### Task goal:
Every entry below should appear in the answer exactly as written, apart from the pictures.

### Input data:
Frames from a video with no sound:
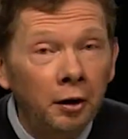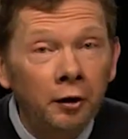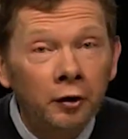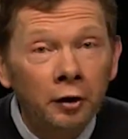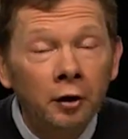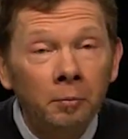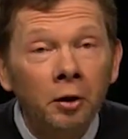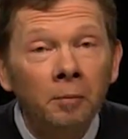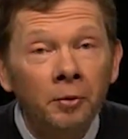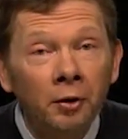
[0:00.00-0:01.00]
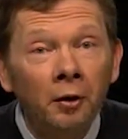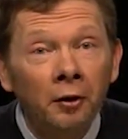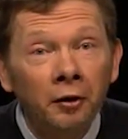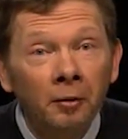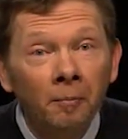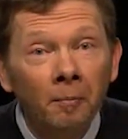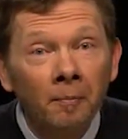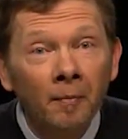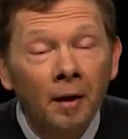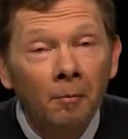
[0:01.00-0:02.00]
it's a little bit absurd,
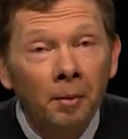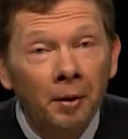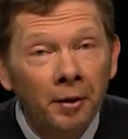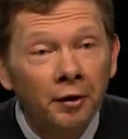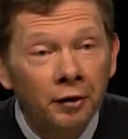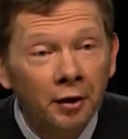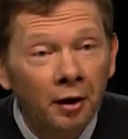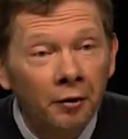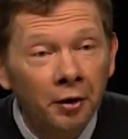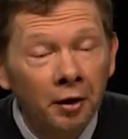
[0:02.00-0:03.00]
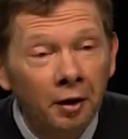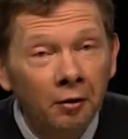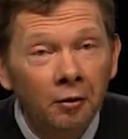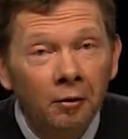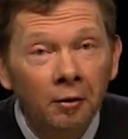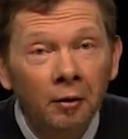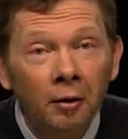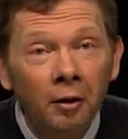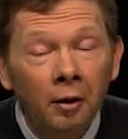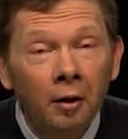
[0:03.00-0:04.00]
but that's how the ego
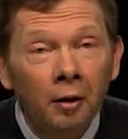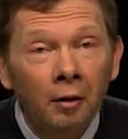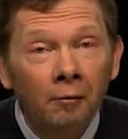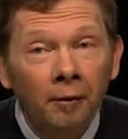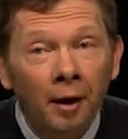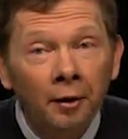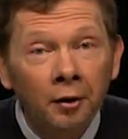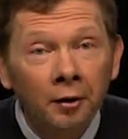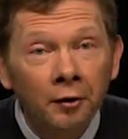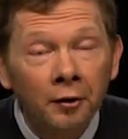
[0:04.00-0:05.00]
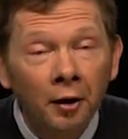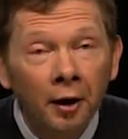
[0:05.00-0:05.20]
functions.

### Written answer:
Frames from a video with no sound:
[0:00.00-0:01.00]
[0:01.00-0:02.00]
it's a little bit absurd,
[0:02.00-0:03.00]
[0:03.00-0:04.00]
but that's how the ego
[0:04.00-0:05.00]
[0:05.00-0:05.20]
functions.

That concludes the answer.